_What the exercise asks_.
The whole listing below must be printed again exactly, images excluded.

_Dataset records_.
———

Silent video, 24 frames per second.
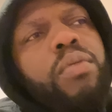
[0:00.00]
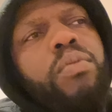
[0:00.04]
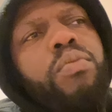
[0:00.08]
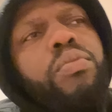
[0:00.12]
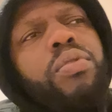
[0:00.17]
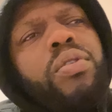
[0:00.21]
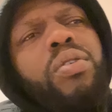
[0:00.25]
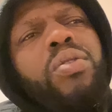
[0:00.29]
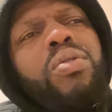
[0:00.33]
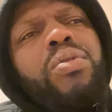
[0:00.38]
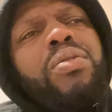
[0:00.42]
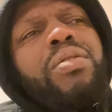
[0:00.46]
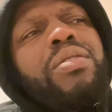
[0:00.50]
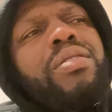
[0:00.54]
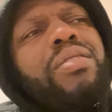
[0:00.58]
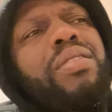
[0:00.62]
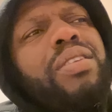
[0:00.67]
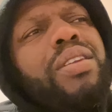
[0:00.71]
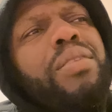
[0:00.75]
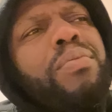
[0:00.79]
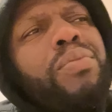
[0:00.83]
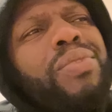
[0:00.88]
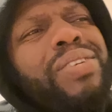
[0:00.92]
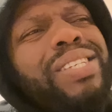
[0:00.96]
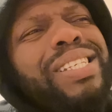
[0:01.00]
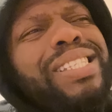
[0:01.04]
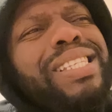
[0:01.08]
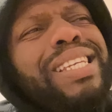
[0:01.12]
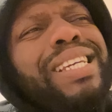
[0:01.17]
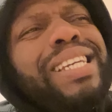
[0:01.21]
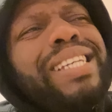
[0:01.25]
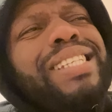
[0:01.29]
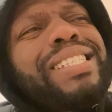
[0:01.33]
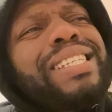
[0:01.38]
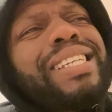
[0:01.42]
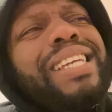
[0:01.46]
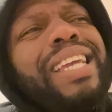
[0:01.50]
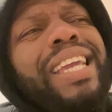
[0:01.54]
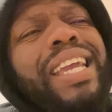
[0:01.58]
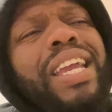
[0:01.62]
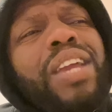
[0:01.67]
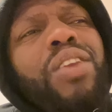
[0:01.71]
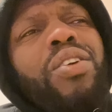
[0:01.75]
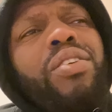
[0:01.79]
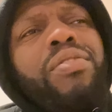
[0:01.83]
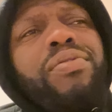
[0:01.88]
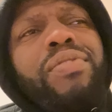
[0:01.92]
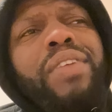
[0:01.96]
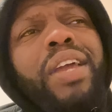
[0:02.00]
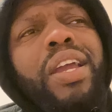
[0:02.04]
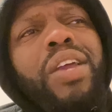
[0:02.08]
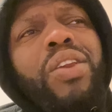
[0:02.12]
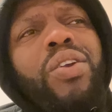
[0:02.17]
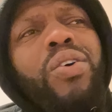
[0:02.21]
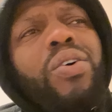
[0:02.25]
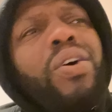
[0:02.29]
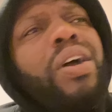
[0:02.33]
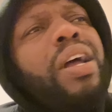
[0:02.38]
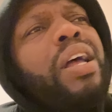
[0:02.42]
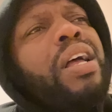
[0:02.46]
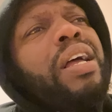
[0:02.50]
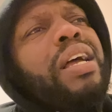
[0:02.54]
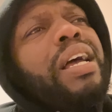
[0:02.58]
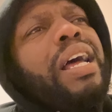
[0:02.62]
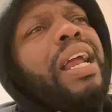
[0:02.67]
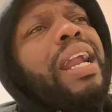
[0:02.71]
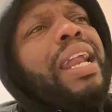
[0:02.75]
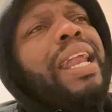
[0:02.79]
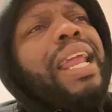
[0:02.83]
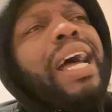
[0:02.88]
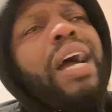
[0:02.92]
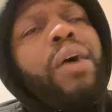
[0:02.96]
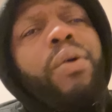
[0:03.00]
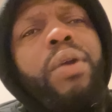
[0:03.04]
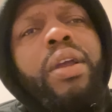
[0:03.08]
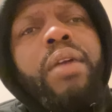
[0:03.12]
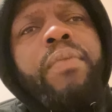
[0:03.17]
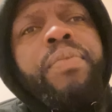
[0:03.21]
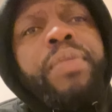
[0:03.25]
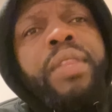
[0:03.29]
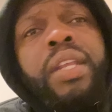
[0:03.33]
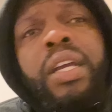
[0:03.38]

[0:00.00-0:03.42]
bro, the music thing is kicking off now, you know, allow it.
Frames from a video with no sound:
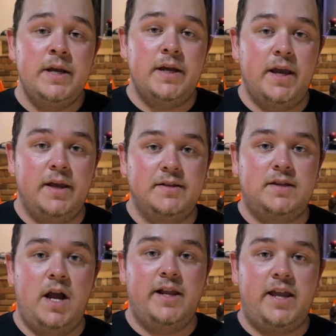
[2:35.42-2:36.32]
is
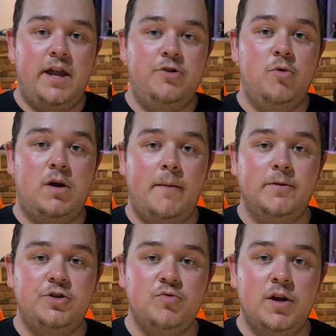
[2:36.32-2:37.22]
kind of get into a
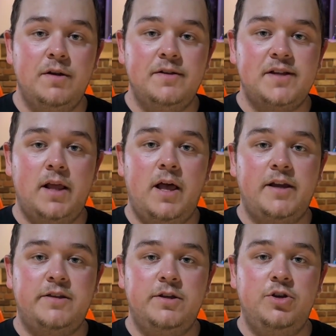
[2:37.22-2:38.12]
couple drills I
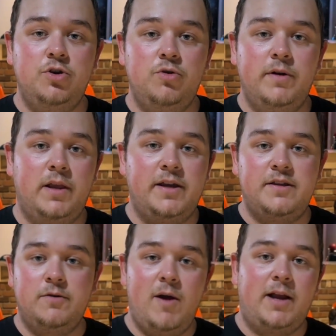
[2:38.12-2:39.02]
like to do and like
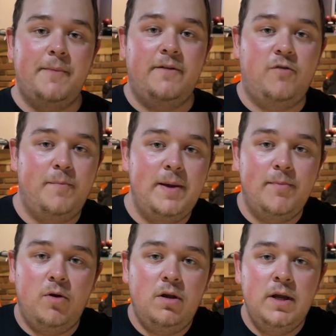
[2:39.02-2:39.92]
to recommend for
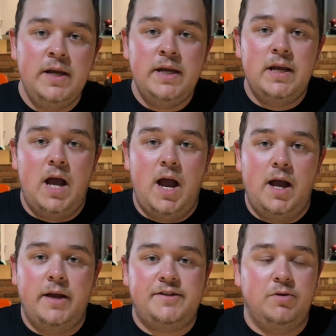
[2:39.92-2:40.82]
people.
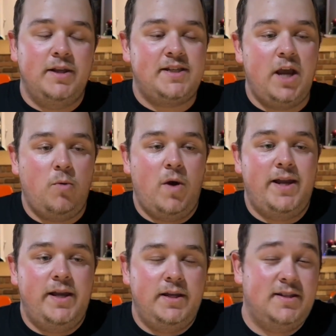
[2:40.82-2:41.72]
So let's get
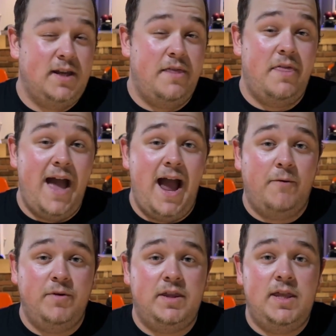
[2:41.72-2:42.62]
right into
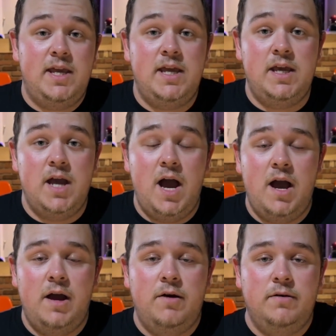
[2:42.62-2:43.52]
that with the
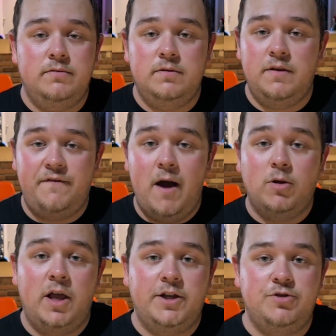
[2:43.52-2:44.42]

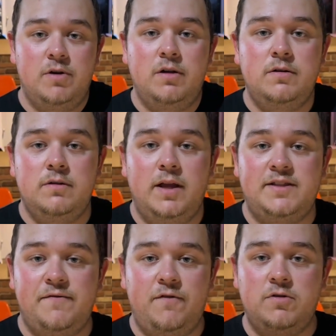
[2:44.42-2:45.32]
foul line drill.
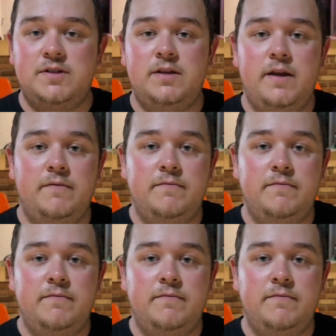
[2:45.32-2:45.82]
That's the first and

———

_Solution_.
Silent video, 24 frames per second.
[0:00.00]
[0:00.04]
[0:00.08]
[0:00.12]
[0:00.17]
[0:00.21]
[0:00.25]
[0:00.29]
[0:00.33]
[0:00.38]
[0:00.42]
[0:00.46]
[0:00.50]
[0:00.54]
[0:00.58]
[0:00.62]
[0:00.67]
[0:00.71]
[0:00.75]
[0:00.79]
[0:00.83]
[0:00.88]
[0:00.92]
[0:00.96]
[0:01.00]
[0:01.04]
[0:01.08]
[0:01.12]
[0:01.17]
[0:01.21]
[0:01.25]
[0:01.29]
[0:01.33]
[0:01.38]
[0:01.42]
[0:01.46]
[0:01.50]
[0:01.54]
[0:01.58]
[0:01.62]
[0:01.67]
[0:01.71]
[0:01.75]
[0:01.79]
[0:01.83]
[0:01.88]
[0:01.92]
[0:01.96]
[0:02.00]
[0:02.04]
[0:02.08]
[0:02.12]
[0:02.17]
[0:02.21]
[0:02.25]
[0:02.29]
[0:02.33]
[0:02.38]
[0:02.42]
[0:02.46]
[0:02.50]
[0:02.54]
[0:02.58]
[0:02.62]
[0:02.67]
[0:02.71]
[0:02.75]
[0:02.79]
[0:02.83]
[0:02.88]
[0:02.92]
[0:02.96]
[0:03.00]
[0:03.04]
[0:03.08]
[0:03.12]
[0:03.17]
[0:03.21]
[0:03.25]
[0:03.29]
[0:03.33]
[0:03.38]

[0:00.00-0:03.42]
bro, the music thing is kicking off now, you know, allow it.
Frames from a video with no sound:
[2:35.42-2:36.32]
is
[2:36.32-2:37.22]
kind of get into a
[2:37.22-2:38.12]
couple drills I
[2:38.12-2:39.02]
like to do and like
[2:39.02-2:39.92]
to recommend for
[2:39.92-2:40.82]
people.
[2:40.82-2:41.72]
So let's get
[2:41.72-2:42.62]
right into
[2:42.62-2:43.52]
that with the
[2:43.52-2:44.42]

[2:44.42-2:45.32]
foul line drill.
[2:45.32-2:45.82]
That's the first and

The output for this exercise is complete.